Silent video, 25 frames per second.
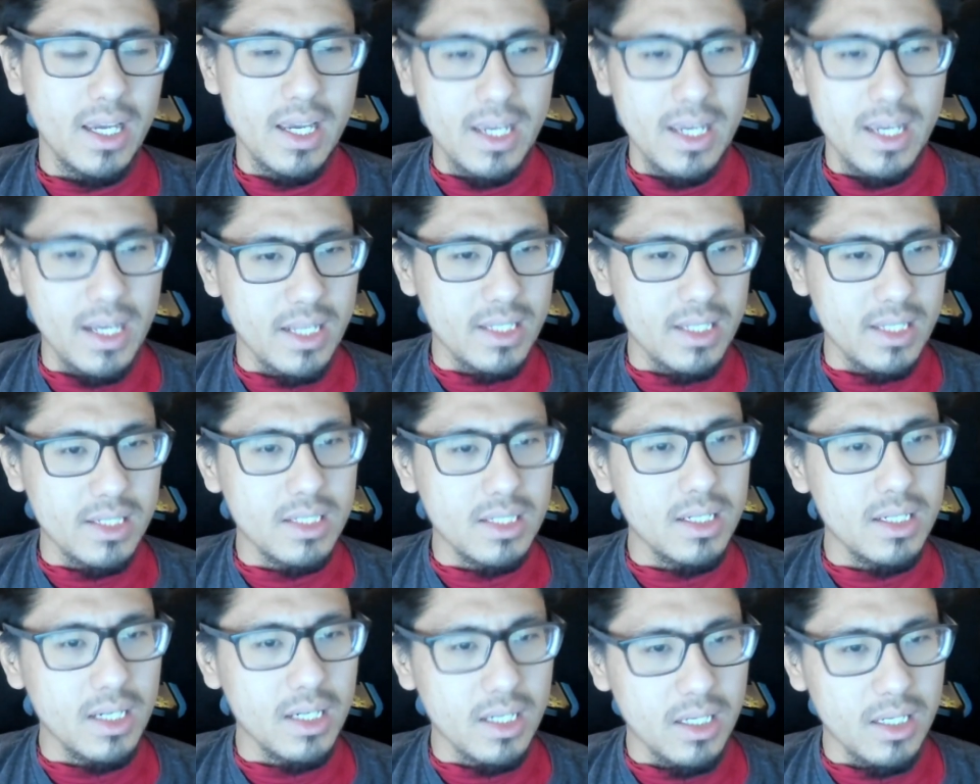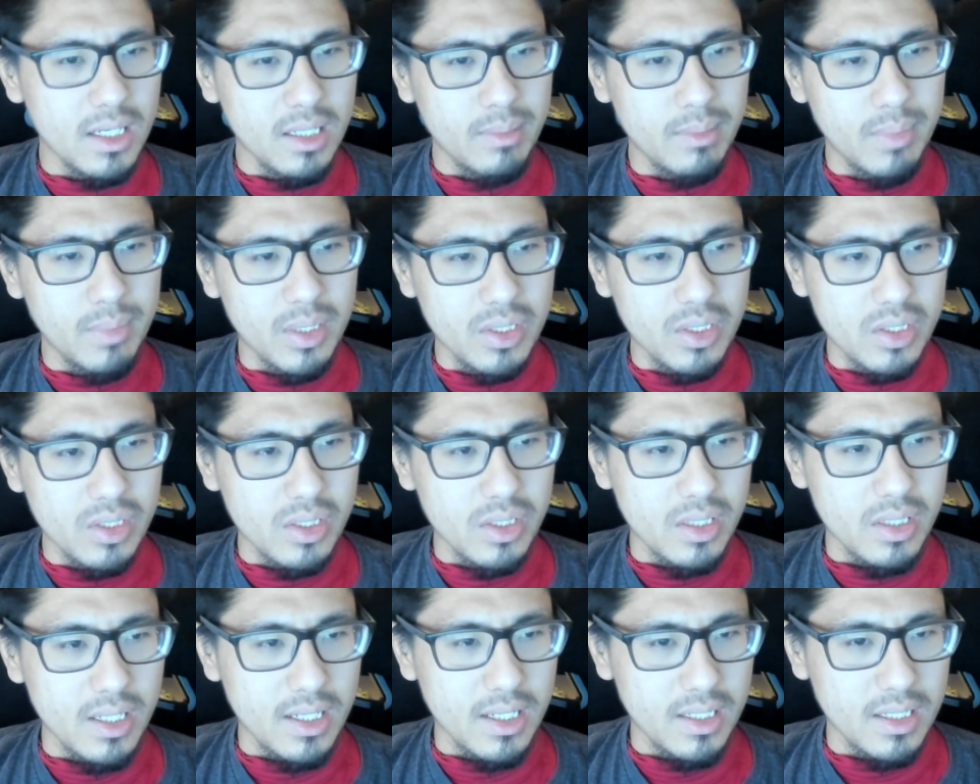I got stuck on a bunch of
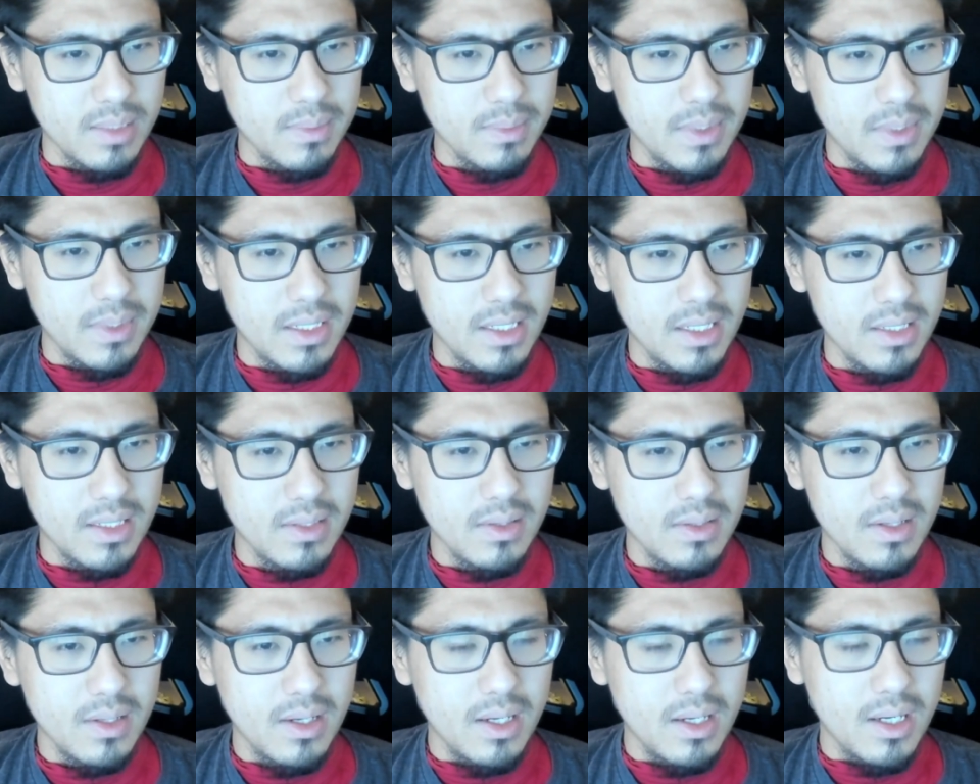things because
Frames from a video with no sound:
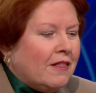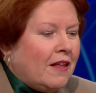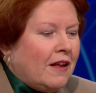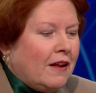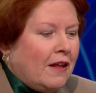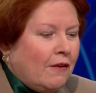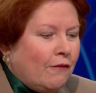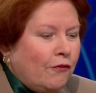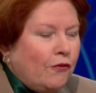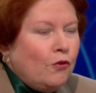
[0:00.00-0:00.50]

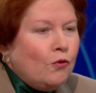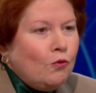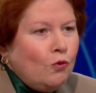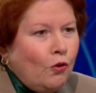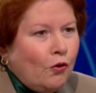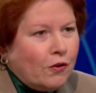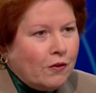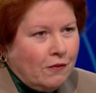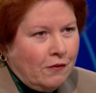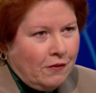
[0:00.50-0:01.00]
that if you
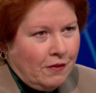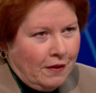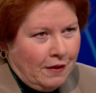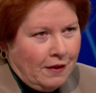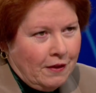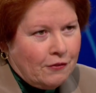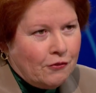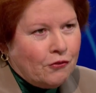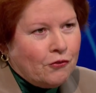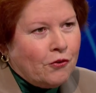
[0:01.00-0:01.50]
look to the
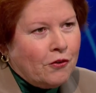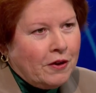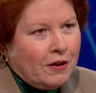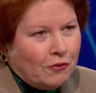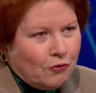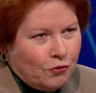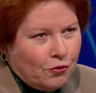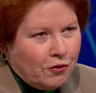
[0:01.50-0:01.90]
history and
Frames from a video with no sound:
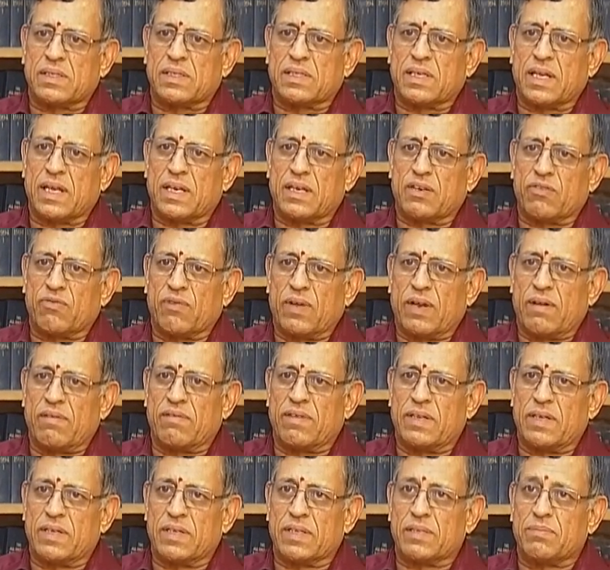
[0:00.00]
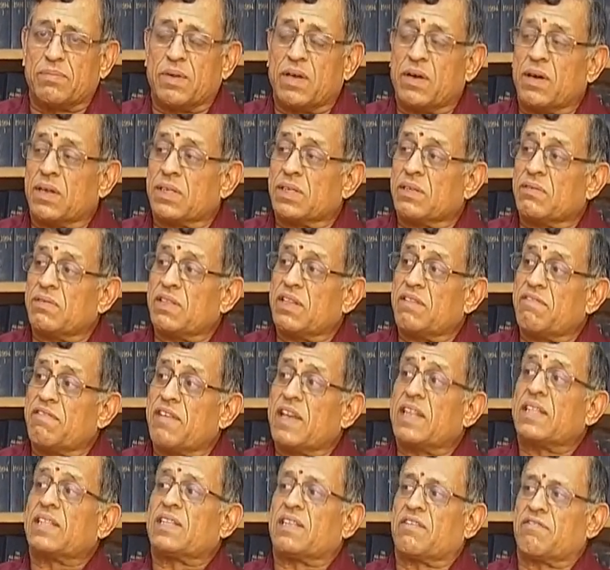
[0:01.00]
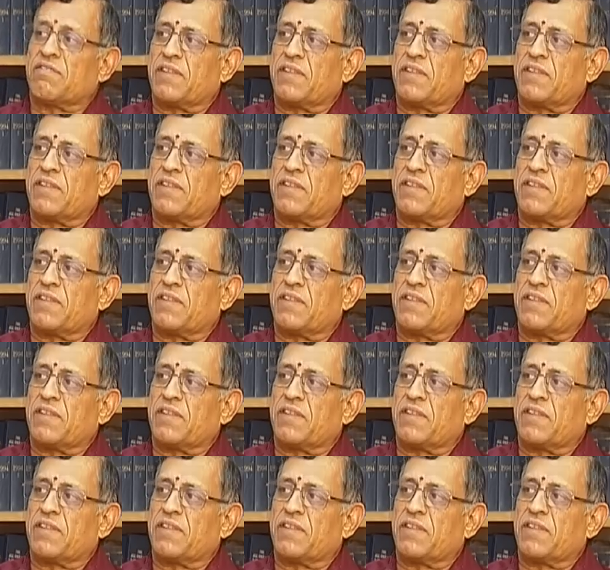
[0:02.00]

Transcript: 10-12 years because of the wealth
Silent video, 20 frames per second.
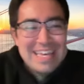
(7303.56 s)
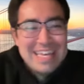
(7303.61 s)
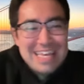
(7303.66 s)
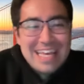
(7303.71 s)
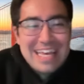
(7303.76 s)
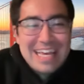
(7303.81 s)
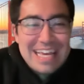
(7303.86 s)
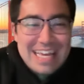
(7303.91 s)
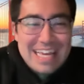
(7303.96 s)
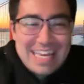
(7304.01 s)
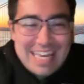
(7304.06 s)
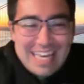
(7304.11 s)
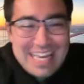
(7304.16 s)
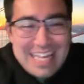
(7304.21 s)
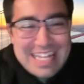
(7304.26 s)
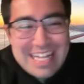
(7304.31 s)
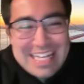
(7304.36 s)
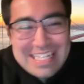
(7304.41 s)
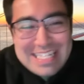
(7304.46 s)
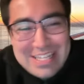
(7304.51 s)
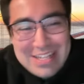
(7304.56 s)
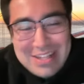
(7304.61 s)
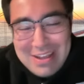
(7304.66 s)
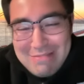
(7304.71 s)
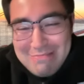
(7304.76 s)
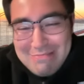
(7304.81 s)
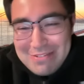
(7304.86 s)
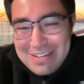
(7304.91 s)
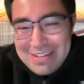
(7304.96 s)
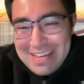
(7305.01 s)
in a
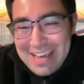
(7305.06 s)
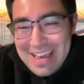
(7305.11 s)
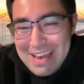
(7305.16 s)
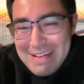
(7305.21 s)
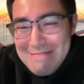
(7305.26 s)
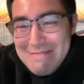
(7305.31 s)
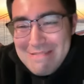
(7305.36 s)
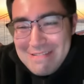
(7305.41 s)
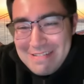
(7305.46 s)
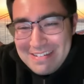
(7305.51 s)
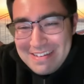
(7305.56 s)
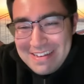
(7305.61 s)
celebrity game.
◇ ◇ ◇ ◇ ◇ ◇ ◇
→ PROMPT: If a record holds a picture, leave the picture out, but copy everything else exactly.

→ RESPONSE TO THE EXERCISE:
Silent video, 25 frames per second.
I got stuck on a bunch of
things because
Frames from a video with no sound:
[0:00.00-0:00.50]

[0:00.50-0:01.00]
that if you
[0:01.00-0:01.50]
look to the
[0:01.50-0:01.90]
history and
Frames from a video with no sound:
[0:00.00]
[0:01.00]
[0:02.00]

Transcript: 10-12 years because of the wealth
Silent video, 20 frames per second.
(7303.56 s)
(7303.61 s)
(7303.66 s)
(7303.71 s)
(7303.76 s)
(7303.81 s)
(7303.86 s)
(7303.91 s)
(7303.96 s)
(7304.01 s)
(7304.06 s)
(7304.11 s)
(7304.16 s)
(7304.21 s)
(7304.26 s)
(7304.31 s)
(7304.36 s)
(7304.41 s)
(7304.46 s)
(7304.51 s)
(7304.56 s)
(7304.61 s)
(7304.66 s)
(7304.71 s)
(7304.76 s)
(7304.81 s)
(7304.86 s)
(7304.91 s)
(7304.96 s)
(7305.01 s)
in a
(7305.06 s)
(7305.11 s)
(7305.16 s)
(7305.21 s)
(7305.26 s)
(7305.31 s)
(7305.36 s)
(7305.41 s)
(7305.46 s)
(7305.51 s)
(7305.56 s)
(7305.61 s)
celebrity game.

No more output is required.